- Bali gathering underscores era of unorthodox policies
- Dudley offers defense of poverty-reducing globalization
Central bank officials from around the world converged on the Indonesian island of Bali on Monday to swap ideas on tools to address global economic and financial risks. The takeaway: it’s time to start thinking outside the box.
Meeting in a location better known for its surfing and temples than debates on financial safety nets, policy makers from Switzerland to the Philippines agreed that conventional monetary policy alone is no longer enough to manage growth. They also debated inadequacies in the current global financial safety-net system.
Outgoing Reserve Bank of India Governor Raghuram Rajan reiterated his proposal for a new permanent liquidity facility, building on the dollar swap lines that were established between the Federal Reserve and a selection of central banks after the 2008 financial meltdown, to ensure funding during emergencies.
"Longer term, we need some agreement between the fund and major central banks,” Rajan said, referring to the International Monetary Fund.

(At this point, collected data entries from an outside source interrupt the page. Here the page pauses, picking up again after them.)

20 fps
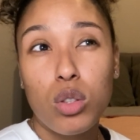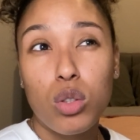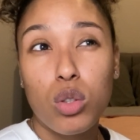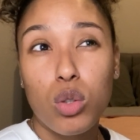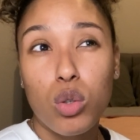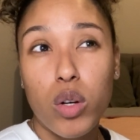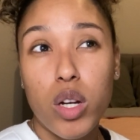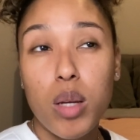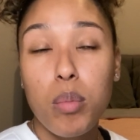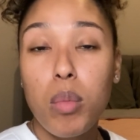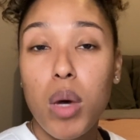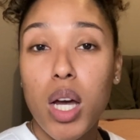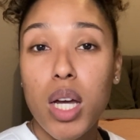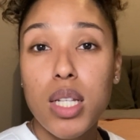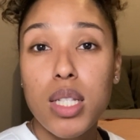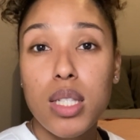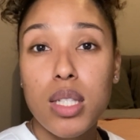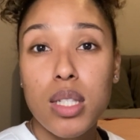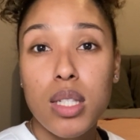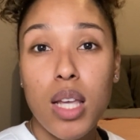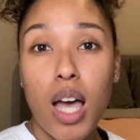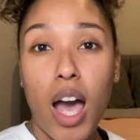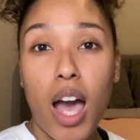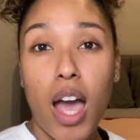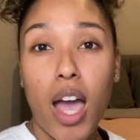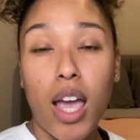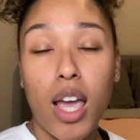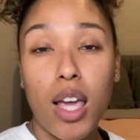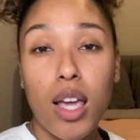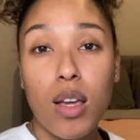3 months,
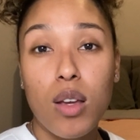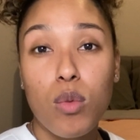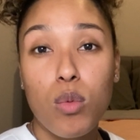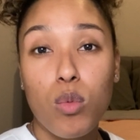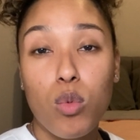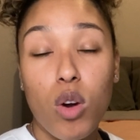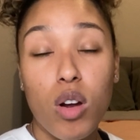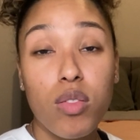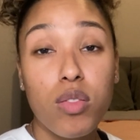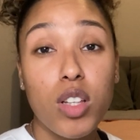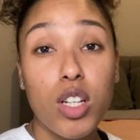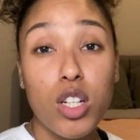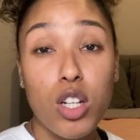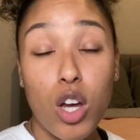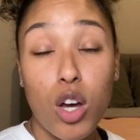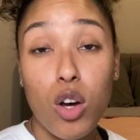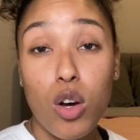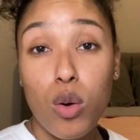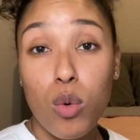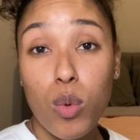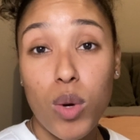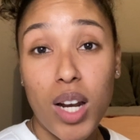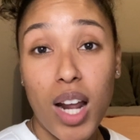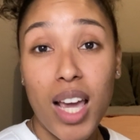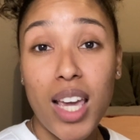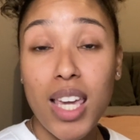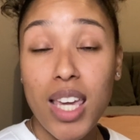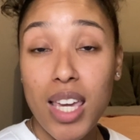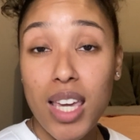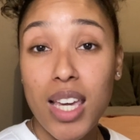I roughly know what
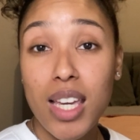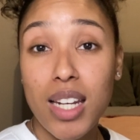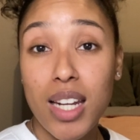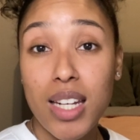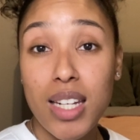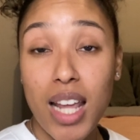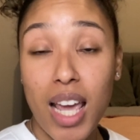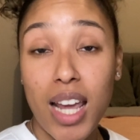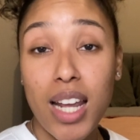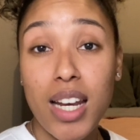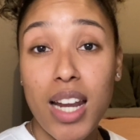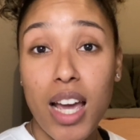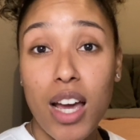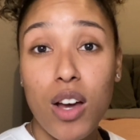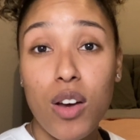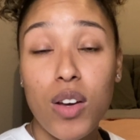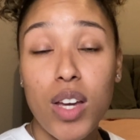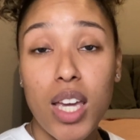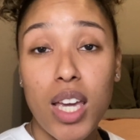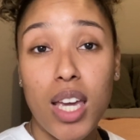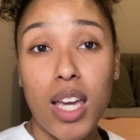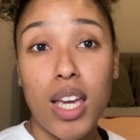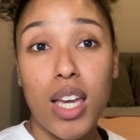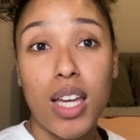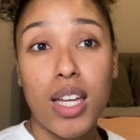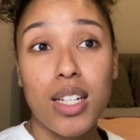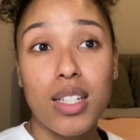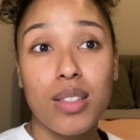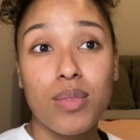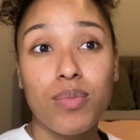I eat in a day now,
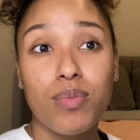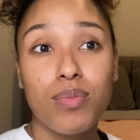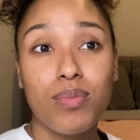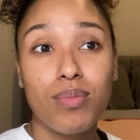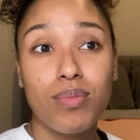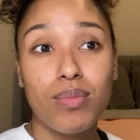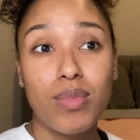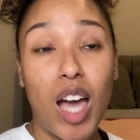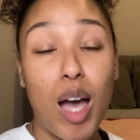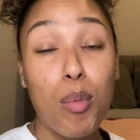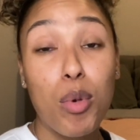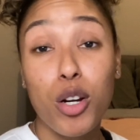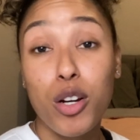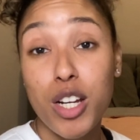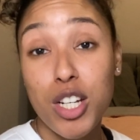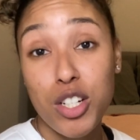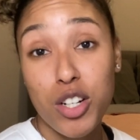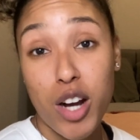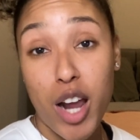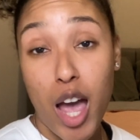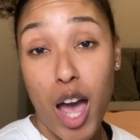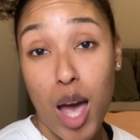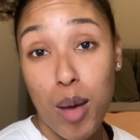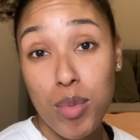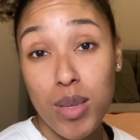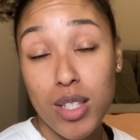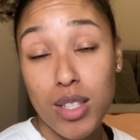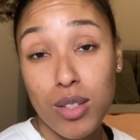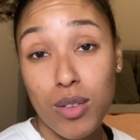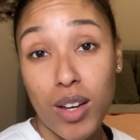and I'm a creature of
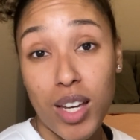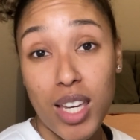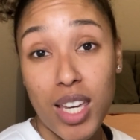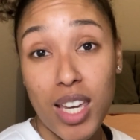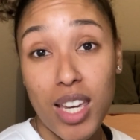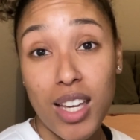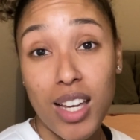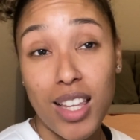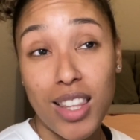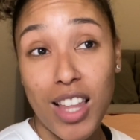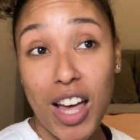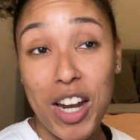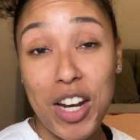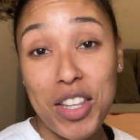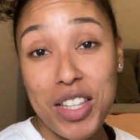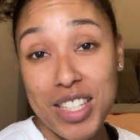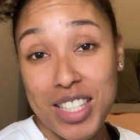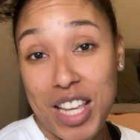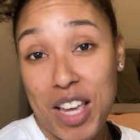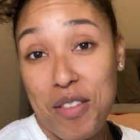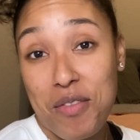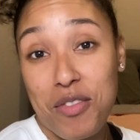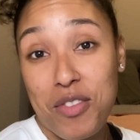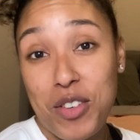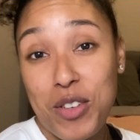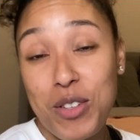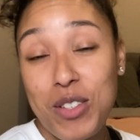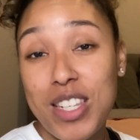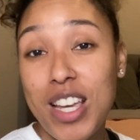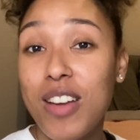habit, so I eat a lot of the same
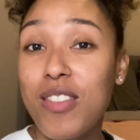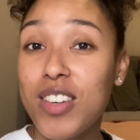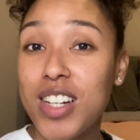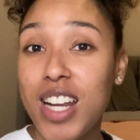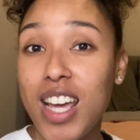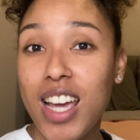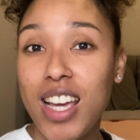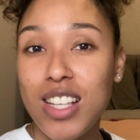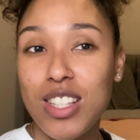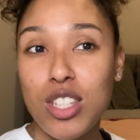foods every day.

The plan “would allow the fund to be a backstop to a liquidity facility from the central banks that don’t come on an individual bilateral basis but on a multilateral consensus.”
There are other, more radical suggestions too. Monetary Authority of Singapore Managing Director Ravi Menon said there’s a case to explore ideas such as "target zones" to help limit currency volatility.
“Even if you allow considerable amount of flexibility in exchange rates, are there some kind of target zones that can be set internationally, and an international coordinating mechanism to make sure that exchange rates stay within those target zones?” Menon said. Another argument for the method is that it “conditions market expectations and prevents overshooting and undershooting” of currencies, he said.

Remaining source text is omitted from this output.